The study conducted by Borcąri et al. [46] showed that diet α-tocopherol increased the expression of antioxidant genes and decreased the expression of prooxidant genes. α-tocopherol influenced epigenetic machinery and downregulated DNA methylation in specific genes in mice (revised by Chen et al. [47]). Our results suggest that the beneficial effect of α-tocopherol is dose-dependent, which agrees with a recent study showing that α-tocopherol exhibits positive effects on oxidative stress and epigenetic regulation involved in DNA repair in a dose-dependent manner [48]. In mice, vitamin E supplementation reduced DNA damage and affected Dnmt1 and MLH1 gene expression and methylation [49]. We could hypothesize that the addition of 100 µM α-tocopherol to the IVM medium improved the developmental potential and quality of blastocysts stimulating the expression of SOD2. However, the use of only two α-tocopherol concentrations in this study limited our understanding of the dose-dependent effect of α-tocopherol on oocyte maturation and competence.

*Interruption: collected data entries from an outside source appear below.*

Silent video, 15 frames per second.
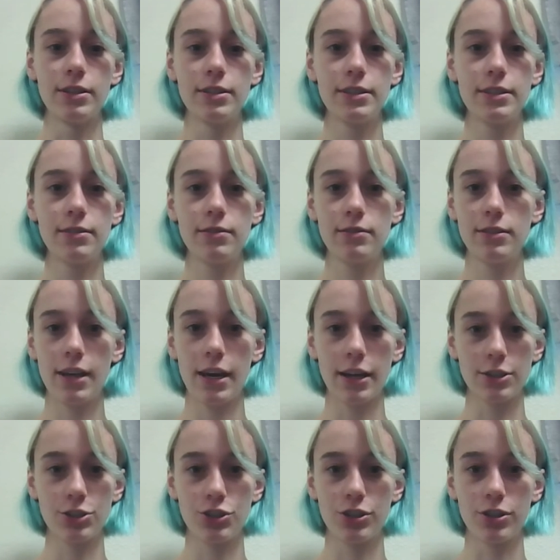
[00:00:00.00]

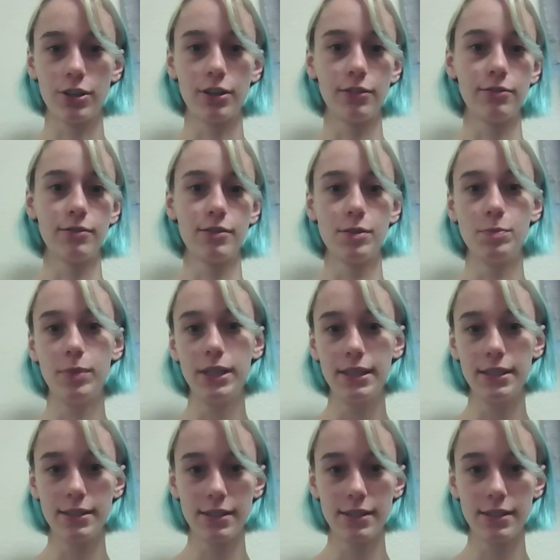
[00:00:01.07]
texture of the beads,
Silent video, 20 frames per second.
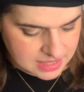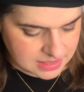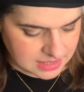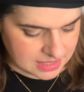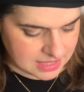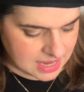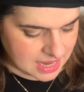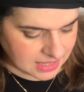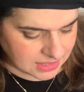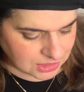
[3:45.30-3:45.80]
The
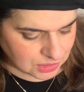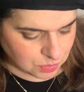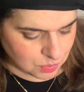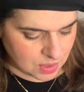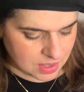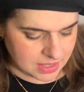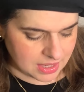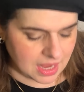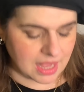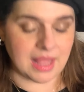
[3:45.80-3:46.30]
next
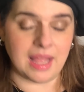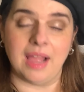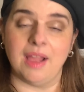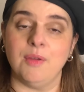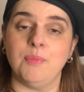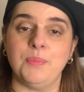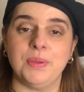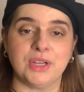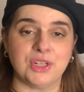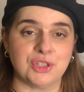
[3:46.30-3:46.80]
one, I'll
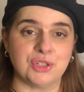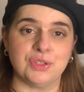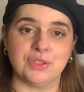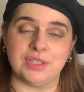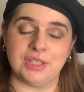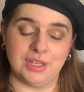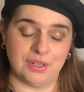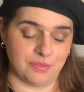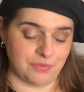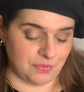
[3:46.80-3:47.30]
have
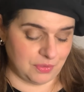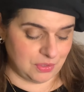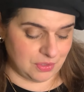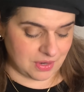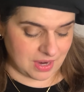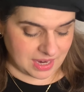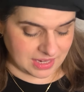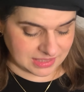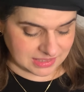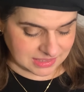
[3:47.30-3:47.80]
pictures here for you
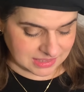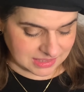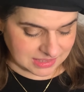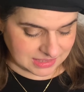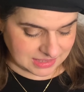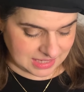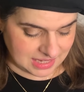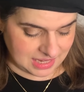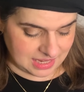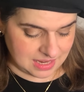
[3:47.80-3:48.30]
guys to
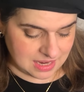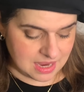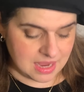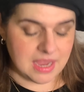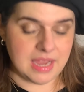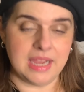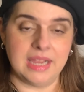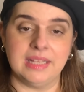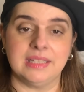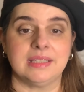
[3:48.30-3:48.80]
see.
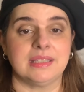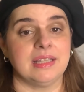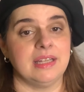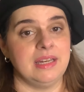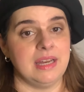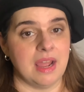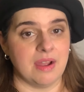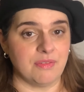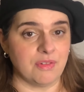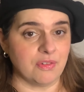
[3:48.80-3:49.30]
It's the
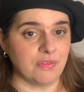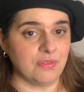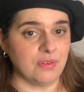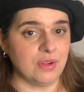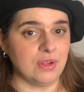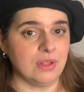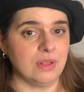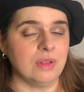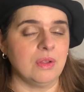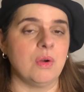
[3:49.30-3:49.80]

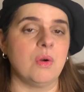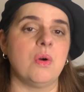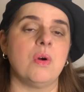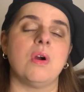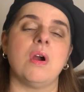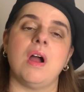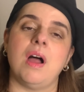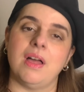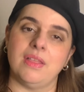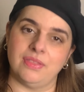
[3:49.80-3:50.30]
Neverfull
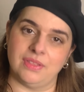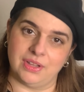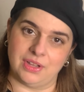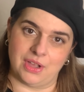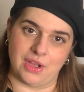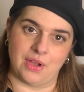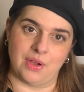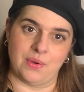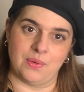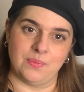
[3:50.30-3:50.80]
or On the
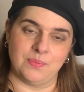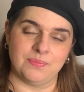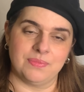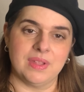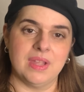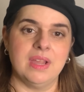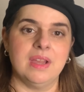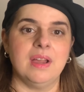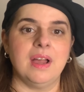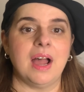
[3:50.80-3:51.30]
Go.
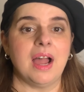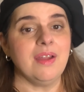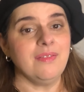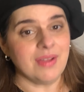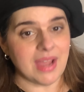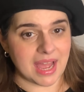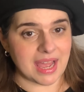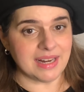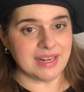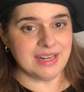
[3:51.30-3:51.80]
I've
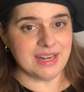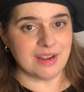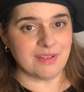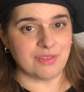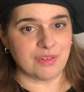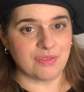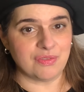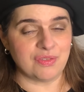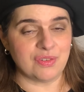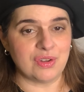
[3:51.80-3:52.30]
had a
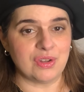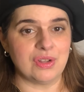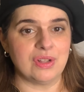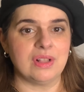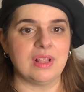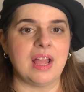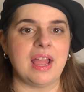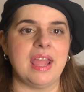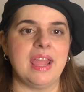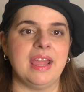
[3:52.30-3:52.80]

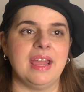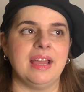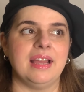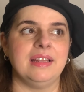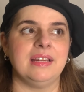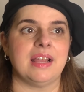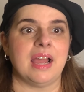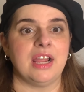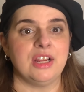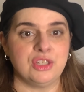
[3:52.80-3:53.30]
Neverfull
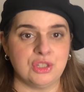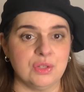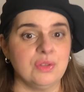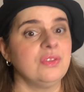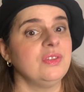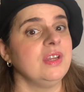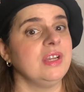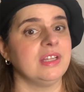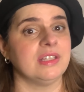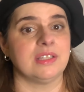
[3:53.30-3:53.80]
and I do
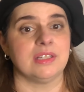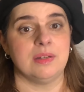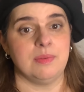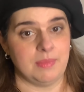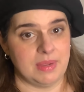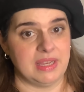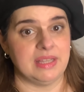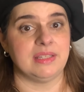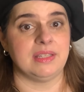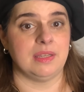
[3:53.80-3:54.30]
think it's an
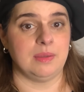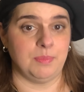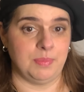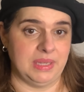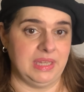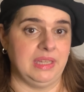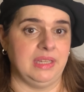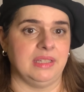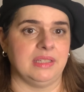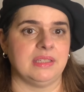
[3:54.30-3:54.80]
amazing
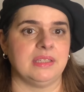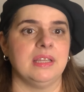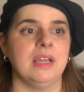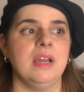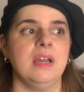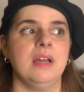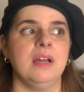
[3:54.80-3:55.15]
piece.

In conclusion, 0.05% (v/v) ethanol does not induce parthenogenetic activation of bovine oocytes, therefore, at this concentration, ethanol can be used as a safe vehicle for hydrophobic molecules in embryo production systems. In contrast, a single >3% (v/v) ethanol treatment for 7 min is an effective procedure for parthenogenetic activation. The addition of 100 µM α-tocopherol diluted in 0.05% ethanol during IVM improves oocyte competence leading to an increase in blastocyst production and higher embryo quality, without the risk of inducing parthenogenetic activation.